Records for this exercise section start

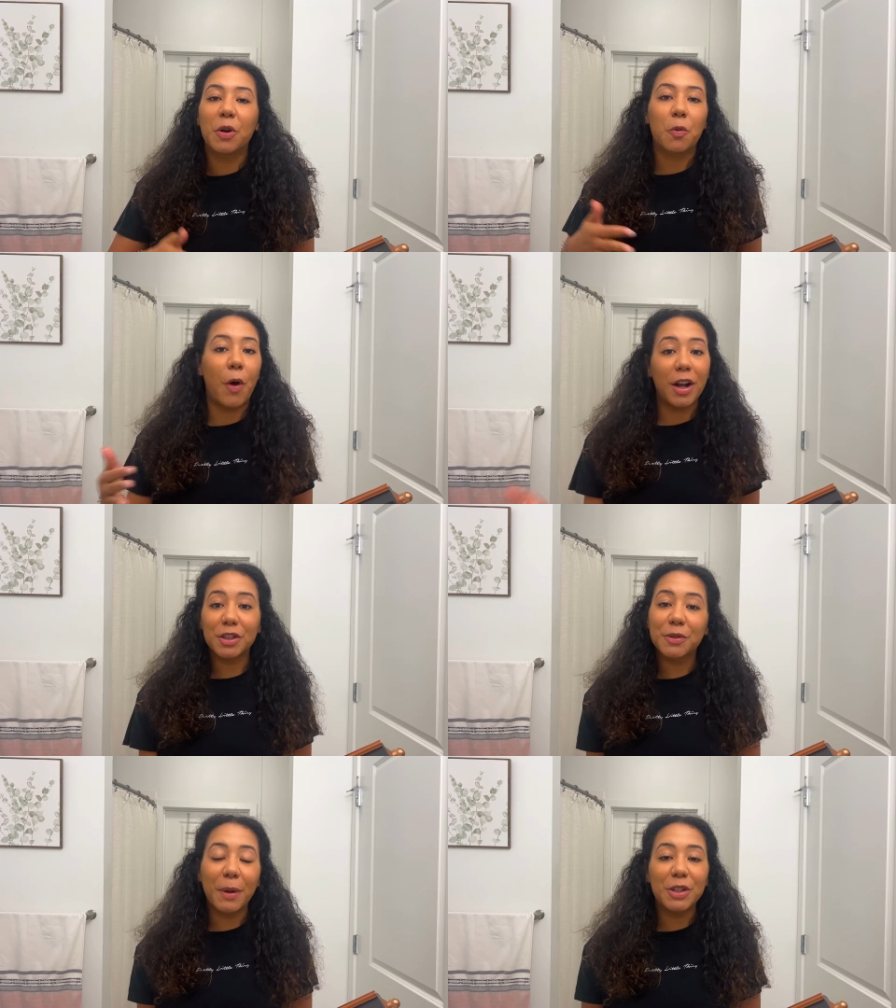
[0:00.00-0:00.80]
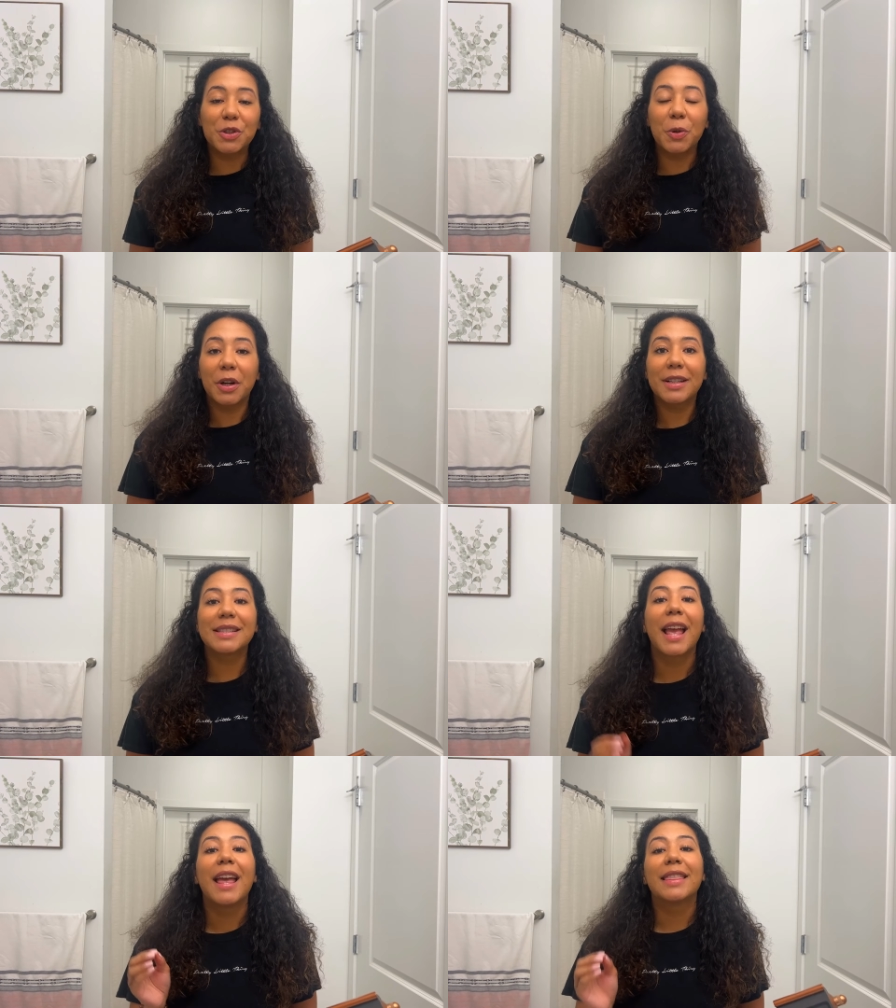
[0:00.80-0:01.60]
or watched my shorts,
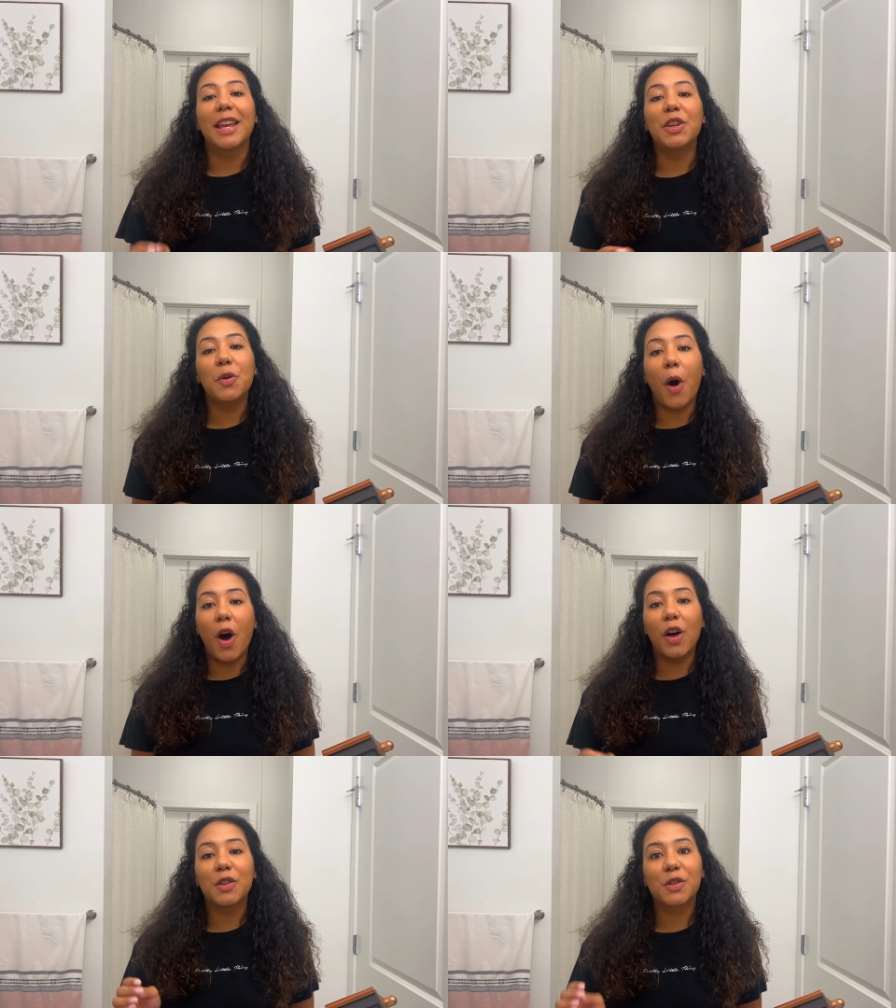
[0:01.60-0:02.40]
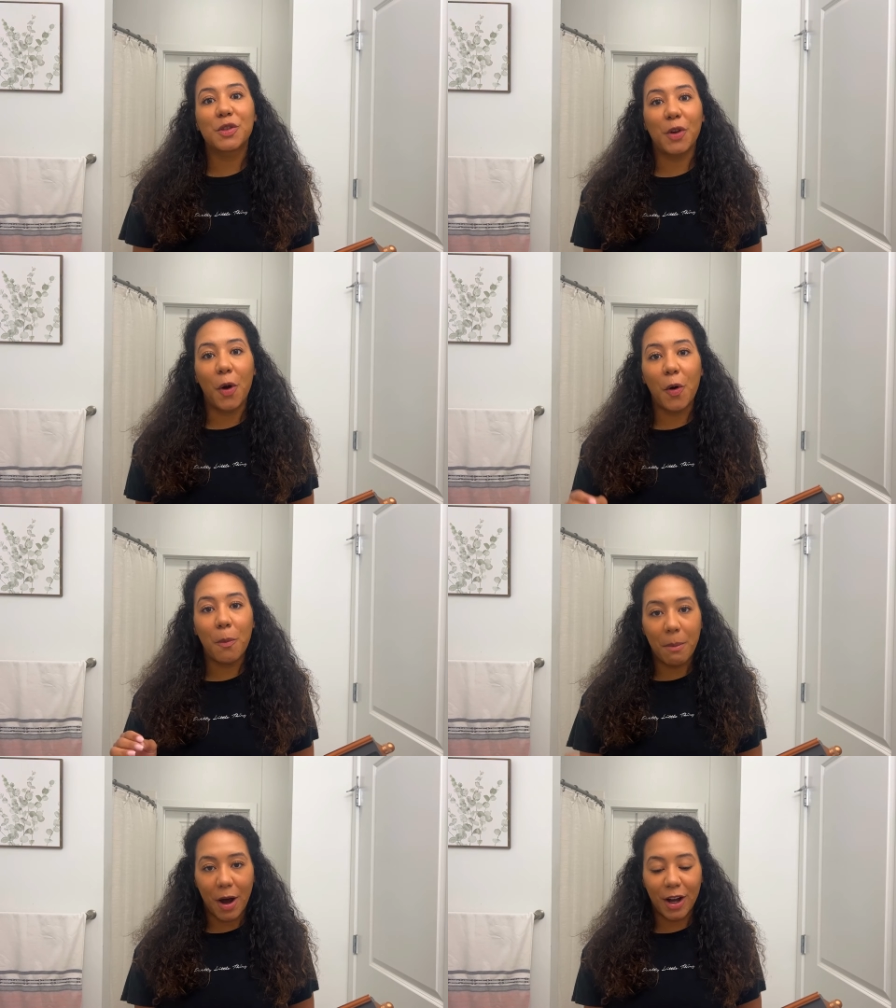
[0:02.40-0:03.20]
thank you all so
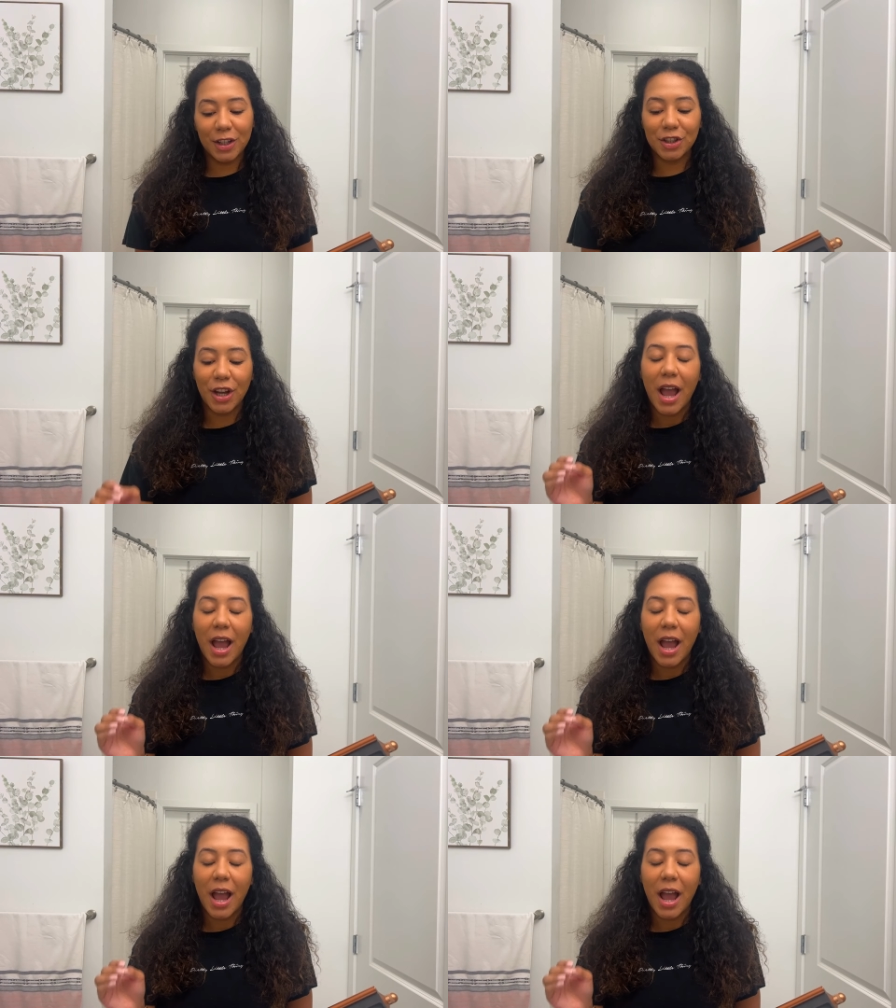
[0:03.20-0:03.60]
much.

Records for this exercise section end
Records for this exercise section start

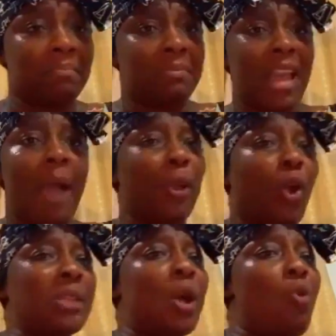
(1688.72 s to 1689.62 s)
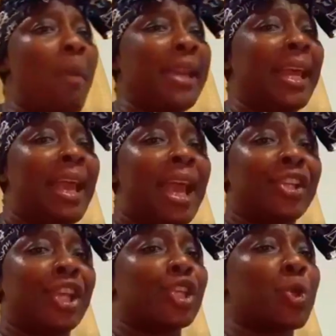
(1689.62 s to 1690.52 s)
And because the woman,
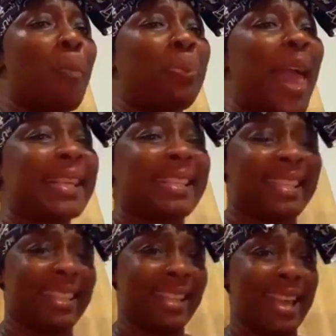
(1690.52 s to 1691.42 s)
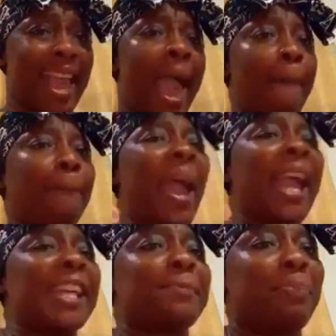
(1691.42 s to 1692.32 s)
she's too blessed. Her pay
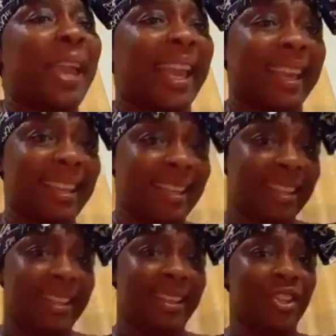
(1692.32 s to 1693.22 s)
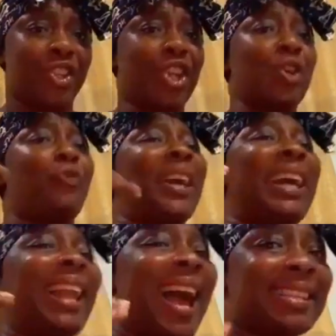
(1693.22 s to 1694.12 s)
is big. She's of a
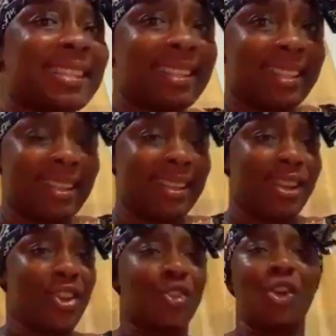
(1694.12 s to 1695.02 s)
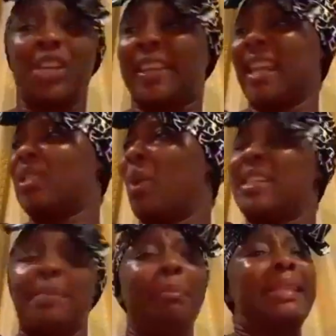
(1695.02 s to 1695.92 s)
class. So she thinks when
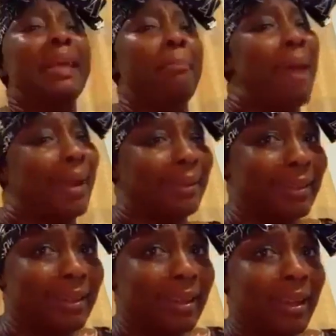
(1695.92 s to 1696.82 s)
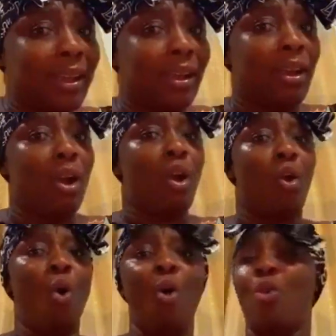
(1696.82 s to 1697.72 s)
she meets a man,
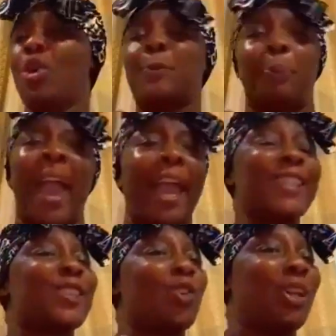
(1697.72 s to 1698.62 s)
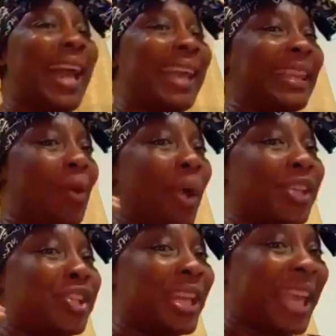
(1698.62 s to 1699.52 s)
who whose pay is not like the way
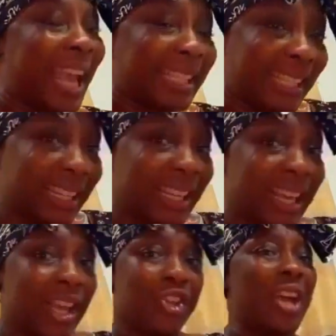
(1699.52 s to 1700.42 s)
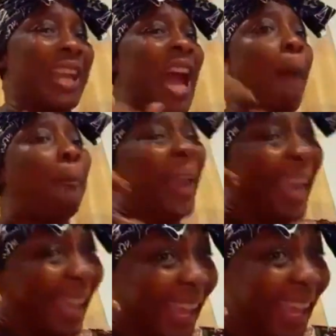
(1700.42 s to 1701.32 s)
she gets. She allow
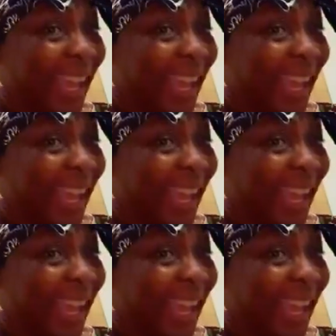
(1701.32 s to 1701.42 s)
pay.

Records for this exercise section end

--- About this exercise ---
From the records above, transcribe only the stretch from the line with "(1693.22 s to 1694.12 s)" through the line with "(1697.72 s to 1698.62 s)", keeping both ends. Omit pictures.

--- Task result ---
(1693.22 s to 1694.12 s)
is big. She's of a
(1694.12 s to 1695.02 s)
(1695.02 s to 1695.92 s)
class. So she thinks when
(1695.92 s to 1696.82 s)
(1696.82 s to 1697.72 s)
she meets a man,
(1697.72 s to 1698.62 s)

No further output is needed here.